Situação Geral dos Tribunais

Não está coberta pela proibição de prova a confissão de crime e outras afirmações aos agentes policiais feita pelo arguido aquando da detenção

      O Tribunal Colectivo do Tribunal Judicial de Base, por Acórdão de 16 de Outubro de 2015, condenou o arguido A, pela prática em autoria material, na forma consumada de um crime de tráfico de estupefacientes, previsto e punível pelo artigo 8.º, n.º 1, da Lei n.º 17/2009, na pena de 10 anos de prisão. Inconformado, o arguido recorreu para oTribunal de Segunda Instância.

      O Tribunal de Segunda Instância, por Acórdão de 28 de Janeiro de 2016, rejeitou o recurso interposto pelo arguido.

      Ainda inconformado, recorreu o arguido para o Tribunal de Última Instância.
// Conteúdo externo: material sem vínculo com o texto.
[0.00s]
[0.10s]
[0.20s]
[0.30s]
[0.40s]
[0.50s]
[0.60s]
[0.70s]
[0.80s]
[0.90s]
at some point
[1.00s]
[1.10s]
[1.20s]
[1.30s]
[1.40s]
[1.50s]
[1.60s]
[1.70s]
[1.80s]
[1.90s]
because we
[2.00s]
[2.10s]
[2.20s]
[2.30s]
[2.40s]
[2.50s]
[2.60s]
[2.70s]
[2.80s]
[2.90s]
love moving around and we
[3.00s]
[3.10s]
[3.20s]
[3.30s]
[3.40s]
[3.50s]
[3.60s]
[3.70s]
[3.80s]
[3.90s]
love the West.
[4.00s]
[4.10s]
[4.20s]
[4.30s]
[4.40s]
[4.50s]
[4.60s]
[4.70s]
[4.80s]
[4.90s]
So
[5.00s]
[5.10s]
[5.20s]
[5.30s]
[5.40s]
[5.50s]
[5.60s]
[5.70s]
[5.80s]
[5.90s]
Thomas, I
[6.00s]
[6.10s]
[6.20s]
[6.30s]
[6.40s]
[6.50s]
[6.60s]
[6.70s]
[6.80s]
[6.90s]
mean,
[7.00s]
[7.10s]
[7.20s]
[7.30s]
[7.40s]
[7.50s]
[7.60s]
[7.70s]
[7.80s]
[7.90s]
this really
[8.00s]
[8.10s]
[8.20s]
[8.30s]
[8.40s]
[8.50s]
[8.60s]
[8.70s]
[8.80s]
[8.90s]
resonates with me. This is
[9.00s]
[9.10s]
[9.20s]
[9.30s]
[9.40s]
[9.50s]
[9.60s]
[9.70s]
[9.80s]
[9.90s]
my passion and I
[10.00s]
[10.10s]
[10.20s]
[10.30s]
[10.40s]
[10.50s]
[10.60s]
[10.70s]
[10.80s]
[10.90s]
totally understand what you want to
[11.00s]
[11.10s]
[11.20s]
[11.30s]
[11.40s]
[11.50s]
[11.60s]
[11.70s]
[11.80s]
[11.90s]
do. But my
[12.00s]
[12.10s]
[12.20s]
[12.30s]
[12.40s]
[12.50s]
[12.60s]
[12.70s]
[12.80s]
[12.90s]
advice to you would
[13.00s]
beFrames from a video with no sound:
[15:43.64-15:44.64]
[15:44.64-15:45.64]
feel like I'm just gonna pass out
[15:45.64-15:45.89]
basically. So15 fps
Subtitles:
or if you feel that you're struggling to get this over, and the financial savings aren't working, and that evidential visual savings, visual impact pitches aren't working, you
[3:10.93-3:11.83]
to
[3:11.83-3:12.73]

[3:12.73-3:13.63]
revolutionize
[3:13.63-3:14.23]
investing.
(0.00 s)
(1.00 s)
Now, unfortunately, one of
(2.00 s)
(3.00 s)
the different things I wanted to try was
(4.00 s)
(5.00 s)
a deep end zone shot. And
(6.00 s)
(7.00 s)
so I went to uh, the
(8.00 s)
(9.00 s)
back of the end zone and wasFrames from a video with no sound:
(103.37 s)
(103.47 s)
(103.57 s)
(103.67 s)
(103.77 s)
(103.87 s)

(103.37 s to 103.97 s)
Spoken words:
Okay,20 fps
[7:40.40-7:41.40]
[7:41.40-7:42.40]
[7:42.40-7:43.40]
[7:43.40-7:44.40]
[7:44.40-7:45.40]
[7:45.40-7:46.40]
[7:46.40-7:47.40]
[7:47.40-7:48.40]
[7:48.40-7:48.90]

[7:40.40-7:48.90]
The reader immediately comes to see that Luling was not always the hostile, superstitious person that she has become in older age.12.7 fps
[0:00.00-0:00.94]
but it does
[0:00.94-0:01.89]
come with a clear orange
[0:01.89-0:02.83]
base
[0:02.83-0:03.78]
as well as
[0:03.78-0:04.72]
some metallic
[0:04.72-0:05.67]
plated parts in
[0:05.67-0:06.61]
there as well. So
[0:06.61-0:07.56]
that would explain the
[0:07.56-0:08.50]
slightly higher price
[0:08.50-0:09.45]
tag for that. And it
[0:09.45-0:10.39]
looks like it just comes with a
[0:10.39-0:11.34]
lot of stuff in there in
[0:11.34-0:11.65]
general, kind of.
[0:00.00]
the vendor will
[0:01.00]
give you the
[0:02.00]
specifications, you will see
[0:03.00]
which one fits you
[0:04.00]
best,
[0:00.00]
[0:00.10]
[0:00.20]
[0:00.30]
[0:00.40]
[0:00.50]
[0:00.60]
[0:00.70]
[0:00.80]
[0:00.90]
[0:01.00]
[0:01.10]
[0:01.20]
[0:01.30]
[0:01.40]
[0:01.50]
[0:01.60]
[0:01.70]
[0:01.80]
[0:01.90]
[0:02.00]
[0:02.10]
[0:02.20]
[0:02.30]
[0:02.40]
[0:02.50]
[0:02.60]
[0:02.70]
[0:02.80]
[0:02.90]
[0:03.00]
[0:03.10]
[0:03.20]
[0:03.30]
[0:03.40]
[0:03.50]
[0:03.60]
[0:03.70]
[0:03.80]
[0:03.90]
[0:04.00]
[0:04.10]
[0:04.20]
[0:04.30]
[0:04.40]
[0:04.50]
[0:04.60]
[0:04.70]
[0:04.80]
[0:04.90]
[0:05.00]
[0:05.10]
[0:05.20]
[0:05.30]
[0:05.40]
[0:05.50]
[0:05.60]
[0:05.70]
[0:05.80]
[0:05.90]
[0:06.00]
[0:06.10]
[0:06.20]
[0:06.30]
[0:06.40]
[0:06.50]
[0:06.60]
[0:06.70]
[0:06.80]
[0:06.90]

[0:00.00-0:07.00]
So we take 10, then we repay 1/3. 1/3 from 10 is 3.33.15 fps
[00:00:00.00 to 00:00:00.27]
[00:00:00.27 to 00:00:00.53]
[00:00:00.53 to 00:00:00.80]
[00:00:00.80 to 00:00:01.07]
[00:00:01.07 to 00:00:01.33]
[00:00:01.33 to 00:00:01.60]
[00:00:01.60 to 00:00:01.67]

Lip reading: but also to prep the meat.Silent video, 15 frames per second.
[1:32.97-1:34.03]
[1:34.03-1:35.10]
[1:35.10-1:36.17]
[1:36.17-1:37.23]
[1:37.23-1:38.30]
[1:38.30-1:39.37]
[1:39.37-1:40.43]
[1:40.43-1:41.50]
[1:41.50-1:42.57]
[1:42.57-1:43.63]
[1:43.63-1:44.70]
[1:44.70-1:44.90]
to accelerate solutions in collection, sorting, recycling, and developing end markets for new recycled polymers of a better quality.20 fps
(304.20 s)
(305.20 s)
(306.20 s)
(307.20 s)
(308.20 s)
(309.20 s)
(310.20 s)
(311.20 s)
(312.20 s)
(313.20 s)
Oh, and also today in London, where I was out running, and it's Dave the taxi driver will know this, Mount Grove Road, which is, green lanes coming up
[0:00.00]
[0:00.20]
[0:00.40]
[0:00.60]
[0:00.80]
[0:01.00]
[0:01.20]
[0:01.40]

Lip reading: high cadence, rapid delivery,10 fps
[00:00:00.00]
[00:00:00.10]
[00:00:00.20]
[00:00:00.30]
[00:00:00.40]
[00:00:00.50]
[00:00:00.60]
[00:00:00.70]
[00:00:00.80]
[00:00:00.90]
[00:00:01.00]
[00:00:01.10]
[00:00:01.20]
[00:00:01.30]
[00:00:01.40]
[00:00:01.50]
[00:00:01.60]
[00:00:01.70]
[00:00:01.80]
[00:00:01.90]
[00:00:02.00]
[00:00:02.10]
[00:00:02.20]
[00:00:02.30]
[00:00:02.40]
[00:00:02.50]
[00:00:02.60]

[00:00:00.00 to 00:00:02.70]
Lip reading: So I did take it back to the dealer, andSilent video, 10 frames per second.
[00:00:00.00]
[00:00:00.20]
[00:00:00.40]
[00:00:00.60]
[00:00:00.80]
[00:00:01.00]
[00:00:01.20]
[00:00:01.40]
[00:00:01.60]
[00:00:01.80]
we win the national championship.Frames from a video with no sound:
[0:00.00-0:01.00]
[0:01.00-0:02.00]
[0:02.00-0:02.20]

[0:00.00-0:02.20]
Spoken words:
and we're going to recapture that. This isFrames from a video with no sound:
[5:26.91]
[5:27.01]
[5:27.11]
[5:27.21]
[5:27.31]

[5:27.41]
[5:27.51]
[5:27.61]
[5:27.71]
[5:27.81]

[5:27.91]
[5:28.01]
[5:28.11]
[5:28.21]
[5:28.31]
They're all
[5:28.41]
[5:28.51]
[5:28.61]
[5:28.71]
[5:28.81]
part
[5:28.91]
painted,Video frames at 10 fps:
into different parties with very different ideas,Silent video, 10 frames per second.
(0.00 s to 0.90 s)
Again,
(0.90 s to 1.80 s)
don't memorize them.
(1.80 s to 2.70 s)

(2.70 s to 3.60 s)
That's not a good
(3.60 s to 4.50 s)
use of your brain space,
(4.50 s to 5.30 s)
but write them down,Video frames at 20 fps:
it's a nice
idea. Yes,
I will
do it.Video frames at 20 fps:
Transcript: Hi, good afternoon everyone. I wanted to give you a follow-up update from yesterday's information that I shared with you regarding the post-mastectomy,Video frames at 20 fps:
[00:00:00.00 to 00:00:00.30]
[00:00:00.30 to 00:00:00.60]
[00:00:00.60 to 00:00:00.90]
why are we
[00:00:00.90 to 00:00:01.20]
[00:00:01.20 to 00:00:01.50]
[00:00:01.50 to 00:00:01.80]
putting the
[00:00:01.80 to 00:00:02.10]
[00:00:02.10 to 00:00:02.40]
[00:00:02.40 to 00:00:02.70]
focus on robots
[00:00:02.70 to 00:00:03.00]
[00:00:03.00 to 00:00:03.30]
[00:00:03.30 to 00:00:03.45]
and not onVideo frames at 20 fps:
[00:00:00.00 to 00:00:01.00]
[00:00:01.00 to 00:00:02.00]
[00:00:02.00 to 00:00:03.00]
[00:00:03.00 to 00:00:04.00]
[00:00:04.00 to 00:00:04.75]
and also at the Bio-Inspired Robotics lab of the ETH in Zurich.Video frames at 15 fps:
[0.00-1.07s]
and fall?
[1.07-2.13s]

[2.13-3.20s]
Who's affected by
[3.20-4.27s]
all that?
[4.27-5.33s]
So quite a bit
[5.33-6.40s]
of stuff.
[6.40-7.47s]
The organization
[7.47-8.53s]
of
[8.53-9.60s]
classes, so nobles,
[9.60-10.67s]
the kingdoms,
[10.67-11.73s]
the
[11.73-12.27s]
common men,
Entendeu o recorrente que a circunstância de a sentença mencionar, como elemento valorativo da convicção dos julgadores, que um investigador da Polícia Judiciária referiu, em audiência, que o arguido, aquando da detenção no aeroporto de Macau, admitiu ter transportado estupefacientes para Macau, violou o disposto nos artigos 337.º, n.º 7 e 338.º do Código de Processo Penal. Segundo as disposições, proíbe que os órgãos de polícia criminal, que tiverem recebido declarações do arguido cuja leitura não for permitida, por não o terem sido a sua solicitação, bem como quaisquer pessoas que, a qualquer título, tiverem participado da sua recolha, de serem inquiridas como testemunhas sobre o conteúdo daquelas.

      Finda a apreciação da causa, entendeu o Tribunal Colectivo do Tribunal de Última Instância que importa apreciar se a valoração, pelo tribunal colectivo, de declaração de Investigador da Polícia Judiciária, em audiência de julgamento, segunda a qual, o arguido, aquando da sua detenção, admitiu ter transportado os estupefacientes, viola alguma proibição de prova.

      Como se sabe, face ao actual Código de Processo Penal, não valem em julgamento, nomeadamente para o efeito de formação da convicção do tribunal, quaisquer provas que não tiverem sido produzidas ou examinadas em audiência. A excepção a este princípio é constituída pelas provas contidas em actos processuais cuja leitura em audiência seja permitida. Dos artigos 337.º e 338.º constam quais os actos processuais cuja leitura é permitida em audiência. A leitura de declarações de testemunhas ou arguidos em audiência é permitida apenas em especiais circunstâncias, sendo que declarações dos arguidos produzidas perante órgão de polícia criminal só são permitidas a sua própria solicitação. Pois bem, relativamente às conversas informais entre arguidos e agentes policiais, há que fazer um distinguo entre aquelas que devem seguir o regime atinente à proibição de inquirição dos órgãos de polícia criminal sobre o conteúdo de declarações prestadas perante eles pelo arguido, e aquelas a que esse regime não pode aplicar-se. Se, no decurso de tomada de declarações a um arguido, perante agente policial, o primeiro acaba por confessar ao segundo a prática de crime, mas pede que tal declaração seja feita em off, isto é que não conste do auto de inquirição, a inquirição do agente em audiência sobre este ponto deve estar coberta pela mencionada proibição, dado que intencionalmente o arguido não pretendeu que a declaração ficasse a constar dos autos. Ou declarações do arguido, produzidas à margem da tomada de declarações, que acabam por não extractadas em auto.

      Outra coisa, completamente diferente é a declaração de arguido aquando da detenção em flagrante delito com uma mala com estupefacientes, dizendo que a mala é dele e que conhece o seu conteúdo, como aconteceu nos autos. Ou afirmações do arguido aos agentes policiais sobre homicídio que praticou, porque o fez, onde escondeu o corpo, etc., aquando da reconstituição dos factos. Nestes casos, não há qualquer razão para estender a proibição da inquirição do agente policial sobre o conteúdo da declaração do arguido, dado que este a fez livre de qualquer coacção e livre de qualquer engano por parte do agente policial e sem relação alguma com autos de inquirição. No caso dos autos, o investigador limitou-se a dizer que o arguido, aquando da detenção no aeroporto de Macau, admitiu o transporte da droga. Não há qualquer razão para equiparar tal admissão às declarações formais em auto. Logo, não está abrangida pela proibição de prova.

      Improcedeu, portanto, o recurso.

      Face ao expendido, negou-se provimento ao recurso.

      Cfr. o acórdão do processo n.º 17/2016 do Tribunal de Última Instância.